ASSIGNED TASK:
For this exercise, reproduce each entry below exactly, excluding pictures.

SUPPLIED MATERIAL:
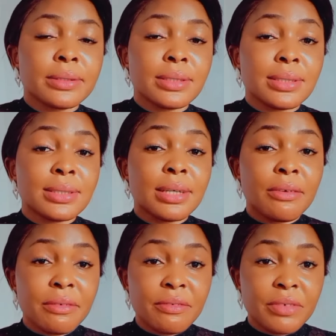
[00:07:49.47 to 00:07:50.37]

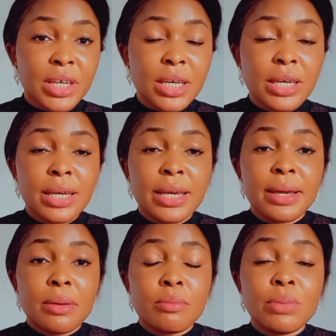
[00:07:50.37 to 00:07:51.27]
Cerave
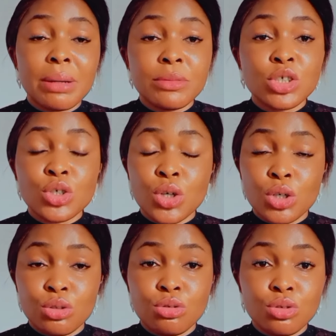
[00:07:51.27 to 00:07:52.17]
Blemish
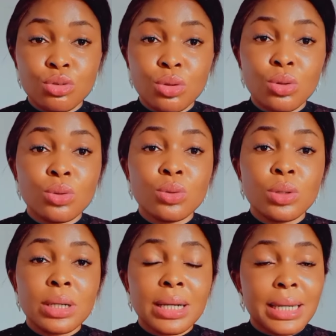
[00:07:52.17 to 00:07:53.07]
Control
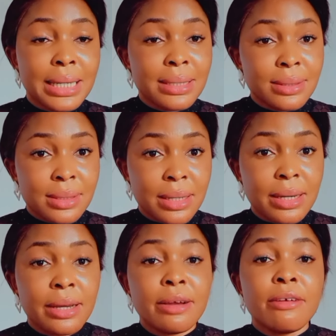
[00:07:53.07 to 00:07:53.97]
Cleanser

TASK OUTPUT:
[00:07:49.47 to 00:07:50.37]

[00:07:50.37 to 00:07:51.27]
Cerave
[00:07:51.27 to 00:07:52.17]
Blemish
[00:07:52.17 to 00:07:53.07]
Control
[00:07:53.07 to 00:07:53.97]
Cleanser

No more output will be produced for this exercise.